Imagine that astro-scientists are given a new uniquely powerful telescopic
lens. They want to hitch it to machinery -- hardware and software -- that will
keep it tracking the skies 24/7 to register and report hitherto "unseen"
celestial objects. They call their new robot 'Bozo'.

To build Bozo, the scientists "endow" the telescope with a huge database of
info about the already "mapped" portion of the sky; they build automated
hardware that will mechanically drive the telescope's eye across the sky,
patch by
patch; and they write software that will compare the new scope's picture of a
given patch with all previous pics of that patch -- and flag anything new.
(This is not unlike what the machinery at a medical lab does with your blood
sample; the blood comes back with a "written" (machine-generated) report
citing
numbers outside a given range, etc.)

>From the FT story, it's not obvious how Bozo is essentially different from
Adam -- and neither of them, in this 21st century, seems anything more than
what
we'd expect coming up, given the technical developments of the past decades.

In fact, such sky-scanning "robots" have already been at it for some time
now. When FT says:

"A laboratory robot called Adam has been hailed as the first machine in
history to have discovered new scientific knowledge independently of its human
creators," questions have to arise in the mind of any alert reader. If you
read
anything about the Hubble telescope, you will find it credited with many
"discoveries". The FT piece tells us nothing that makes clear why Adam should
be
thought of as "independent of human creators" but the Hubble or the little
floor-dusting "housekeeper" robots or even coin-sorting machines should not.

I personally think maybe crediting ANY machine with "DISCOVERING" things may
be a bit much. But this may be fuddy-duddy of me, motivated by the conviction
that no machine ever gets a "Eureka!" feeling. I admit we probably could
construct a stipulative definition that many of us would accept for the sake
of
discussion.

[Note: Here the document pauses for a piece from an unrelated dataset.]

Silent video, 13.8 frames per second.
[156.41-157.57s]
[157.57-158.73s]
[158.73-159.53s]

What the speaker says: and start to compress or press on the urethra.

But, as always, stipulation is not creation.

Imago16 writes:

"Perhaps you should have read the article, Cheerskep, before commenting on
it."

Many of us have been guilty of ad hominem jabs, Imago, and you and I both
recognize the dismissive insinuation in that line for what it is. But we've
been
trying lately to cut down on such stuff. Please help us.

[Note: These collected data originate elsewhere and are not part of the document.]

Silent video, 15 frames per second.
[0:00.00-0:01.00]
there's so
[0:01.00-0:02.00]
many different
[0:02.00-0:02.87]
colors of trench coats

Not only that, but your assumption is wrong: For what it's worth, I report
that I did read the article before commenting. Go back and look at the article
and my response, and note the difficulty with "discovery" and other problems
was already there -- which it couldn't be without my reading the article.

I still claim that Michael Brady's worry is misplaced, because no one will
ever be able to write programs that will distinguish future, unprecedented
arrangements -- of words, paint, musical notes, dance moves -- into those that
will
be aesthetically pleasing and those that won't. No one can do this for all of
us any of the time, or for any of us all of the time.